The presence of sexual dimorphism has been considered to be present in Habroichthys based on the presence of two anal fin morphotypes found in specimens. Based on current interpretations, the female fin is one that is less modified. In this morphotype, the fin rays are marginally thinner towards the back along with not being completely parallel to one another. The anterior-most rays of this morphotype are much longer and form a rod-like structure.

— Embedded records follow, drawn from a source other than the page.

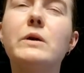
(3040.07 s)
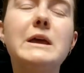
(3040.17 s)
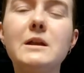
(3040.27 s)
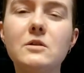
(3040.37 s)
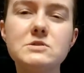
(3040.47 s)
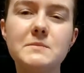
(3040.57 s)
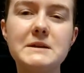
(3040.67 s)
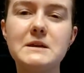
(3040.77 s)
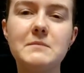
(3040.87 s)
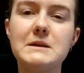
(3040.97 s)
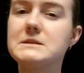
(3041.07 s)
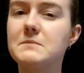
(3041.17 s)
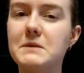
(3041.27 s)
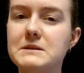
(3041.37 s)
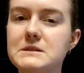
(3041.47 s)
eating close to bedtime isn't a
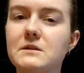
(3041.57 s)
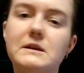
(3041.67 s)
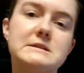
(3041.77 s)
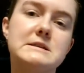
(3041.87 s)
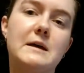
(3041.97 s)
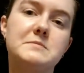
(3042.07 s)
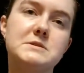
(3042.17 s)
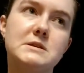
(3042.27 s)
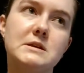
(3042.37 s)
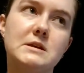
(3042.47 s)
big deal, except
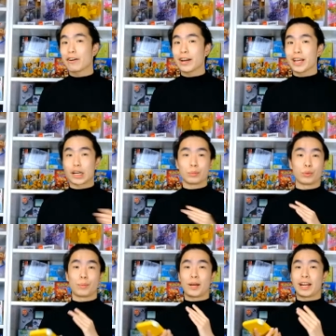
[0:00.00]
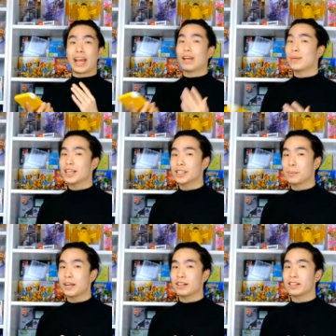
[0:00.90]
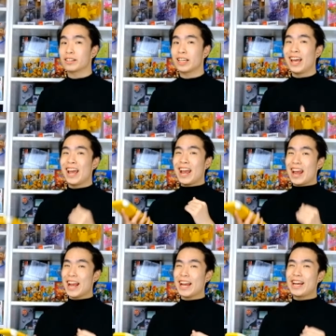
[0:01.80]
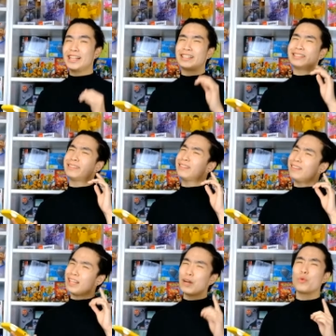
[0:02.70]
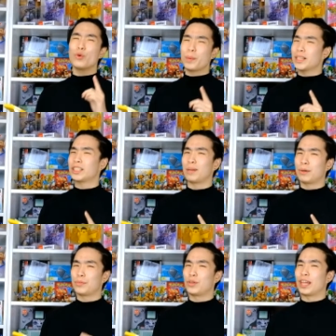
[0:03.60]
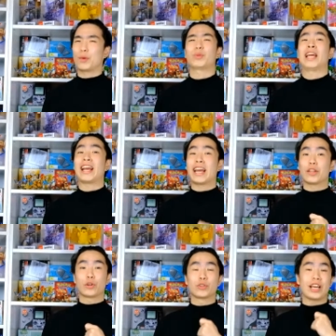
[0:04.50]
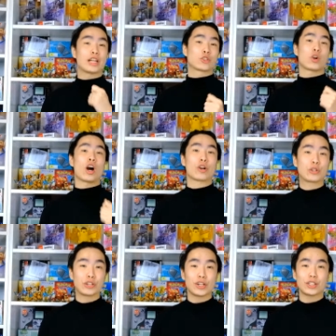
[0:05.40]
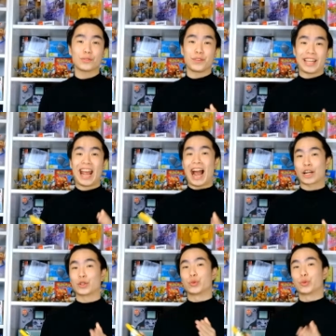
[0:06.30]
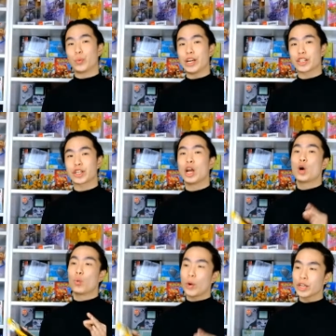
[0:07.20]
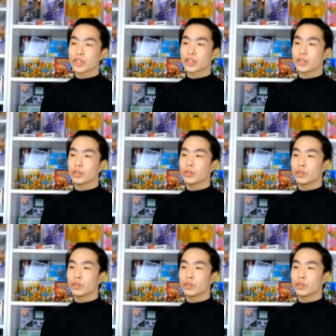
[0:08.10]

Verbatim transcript: battery, it comes with better gaming experience, and there will be some of you that will take out those extra $100 for the actual Switch, which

The more modified anal fin, interpreted to be from males, has a large scale in front of the fin base with the more posterior rays being much different in morphology. These rays are not only thinner but also shorter than the more anterior rays. The last ray of the anal fin is thicker and also possesses at least four hook-like processes. It has been suggested that these two morphotypes would assist with the sperm transfer during reproduction.

=== Paleogeography ===
Based on the regions in which the earliest members of the genus have been found, the origin of Habroichthys was most likely in the Western Tethys Ocean during the Anisian. At this time, there were already four species present which shows that dispersals took place within this region. The spread of the genus to the Eastern Tethys Sea also would happen during the Anisian with the genus being found at deposits in China. This wide distribution would last until the late Ladinian, being the latest record of the genus. This quick dispersion of the genus has been explained to most likely be due to the spread of planktonic larvae through currents.